Musk is one of those critical voices. He goes even further by suggesting that Harris is incapable of even fixing her own wi-fi router, let alone understanding AI. He believes AI pioneer Geoffrey Hinton is the right person for the job.

"Did @elonmusk think they’re going to revive Von Neumann and have him head AI regulation?" Amjad Masad, CEO of software startup Replit, asked Musk on Twitter on May 7, with a link to a story presenting Harris as AI czar. "You get what you ask for, good and hard."

John von Neumann is the Hungarian mathematician and physicist who in 1958 was first to evoke the principle that the constant acceleration of technological progress and the resulting changes in the human way of life will lead to the evolution of the species as we know it today. Some, like the American mathematician Vernor Vinge, in 1993 did not hesitate to speak of the post-Human era.

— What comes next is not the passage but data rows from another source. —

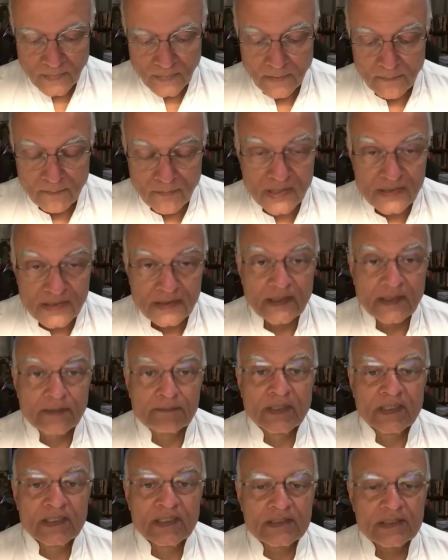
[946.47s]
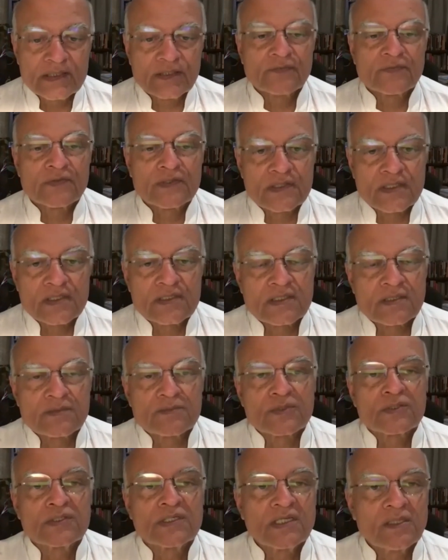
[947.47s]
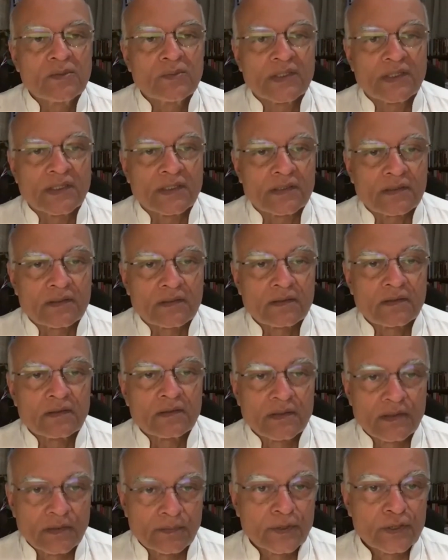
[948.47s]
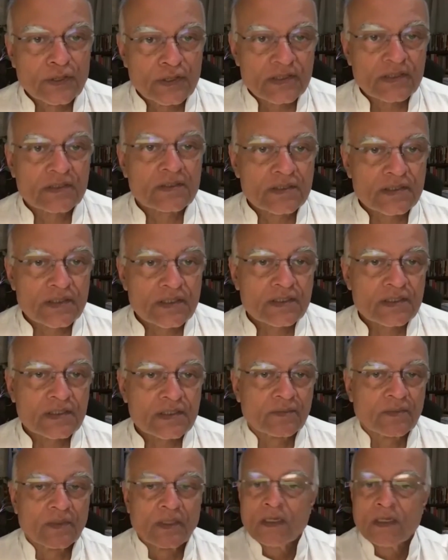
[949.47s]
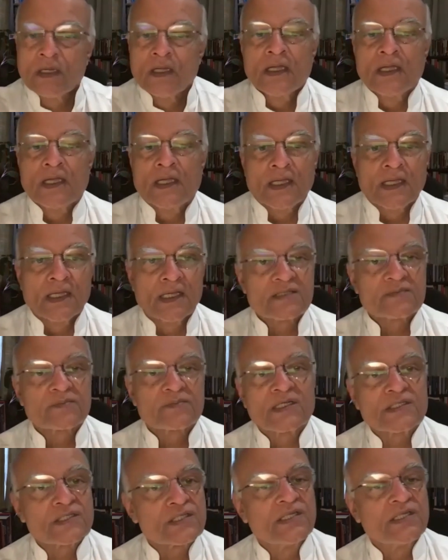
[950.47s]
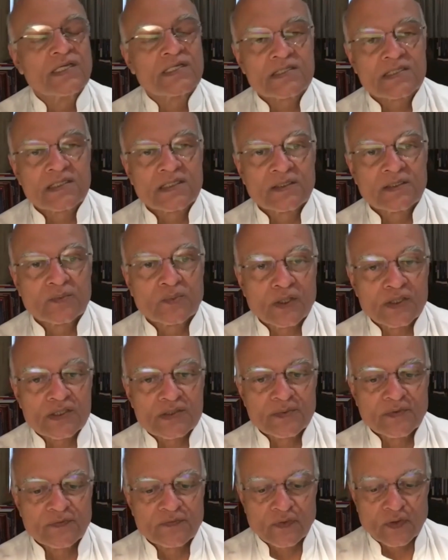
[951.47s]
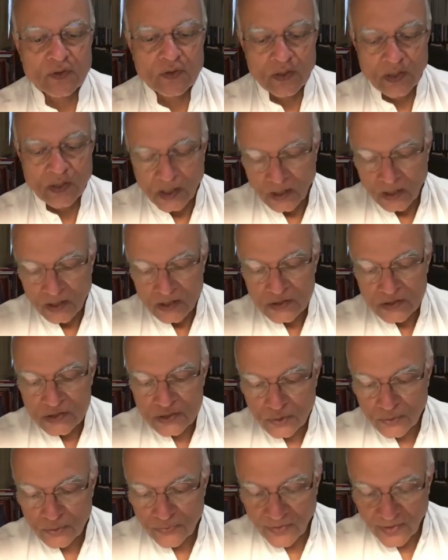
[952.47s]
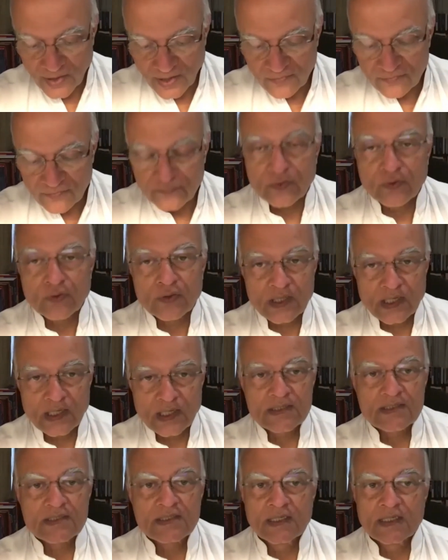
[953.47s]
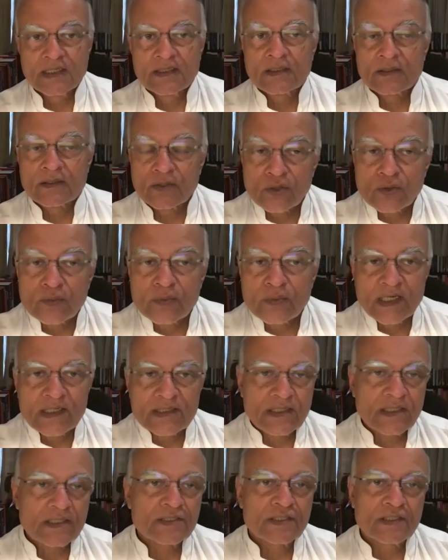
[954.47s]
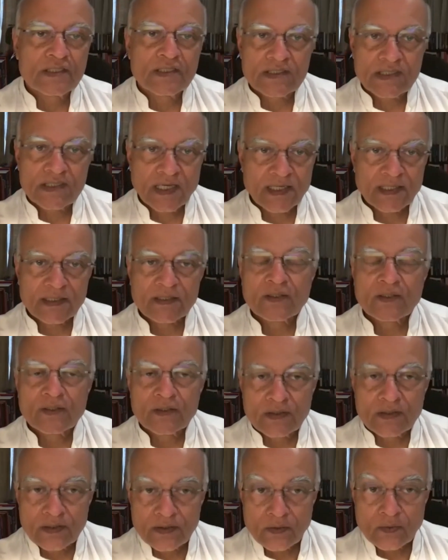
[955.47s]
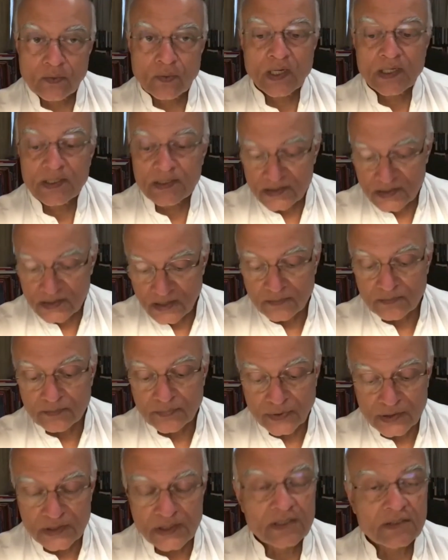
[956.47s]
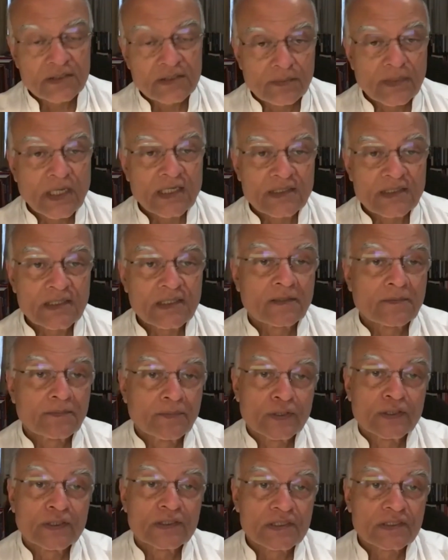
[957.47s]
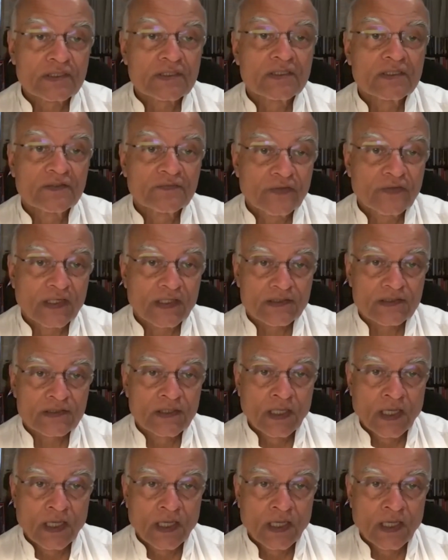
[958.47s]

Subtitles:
But the ability of the system to deal with it, the political system, is much less than it was before. So therefore, I say that globalization has had quite some pretty dramatic political effects.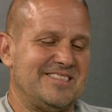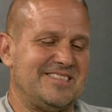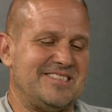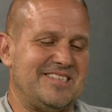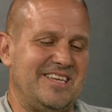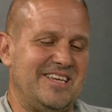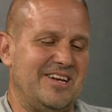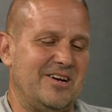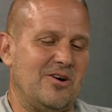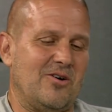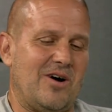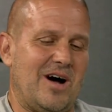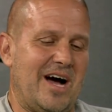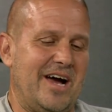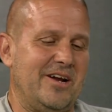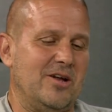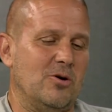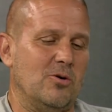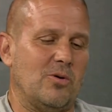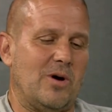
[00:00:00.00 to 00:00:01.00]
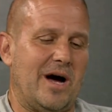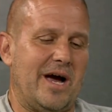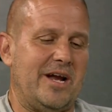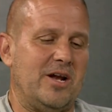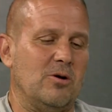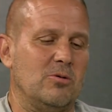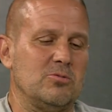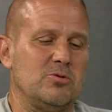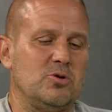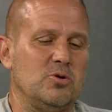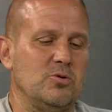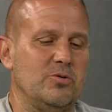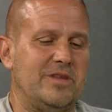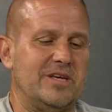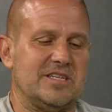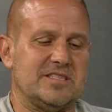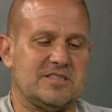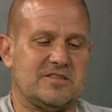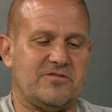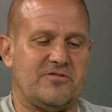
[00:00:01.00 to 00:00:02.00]
you know, I don't I don't do
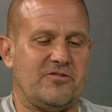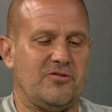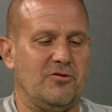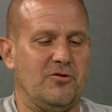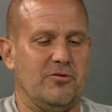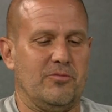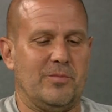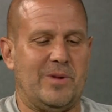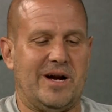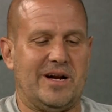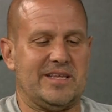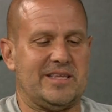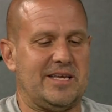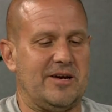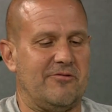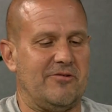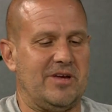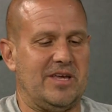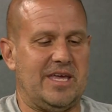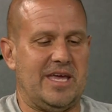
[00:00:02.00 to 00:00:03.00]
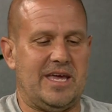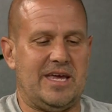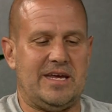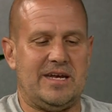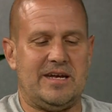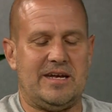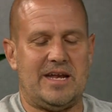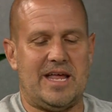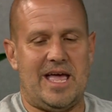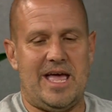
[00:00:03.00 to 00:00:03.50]
this for monetary gain.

"Von Neumann … would obviously be a bridge too far," Musk responded to Masad. "But maybe someone who can fix their own wifi router wouldn’t be too much to ask."

Geoffrey Hinton Is Proposed as AI Czar

"What about having a council of experts recognized in this field?" instead of an AI czar, a Twitter user suggested.

"Yeah, like @geoffreyhinton, for example," Musk agreed, referring to the British computer scientist who is considered the godfather of AI. "I talked to him earlier this week. He just wants to Netflix & chill."

Hinton just left Google because he plans to devote himself to warning about the dangers of AI, which he helped develop for decades.

The White House didn't immediately respond to a request for comment.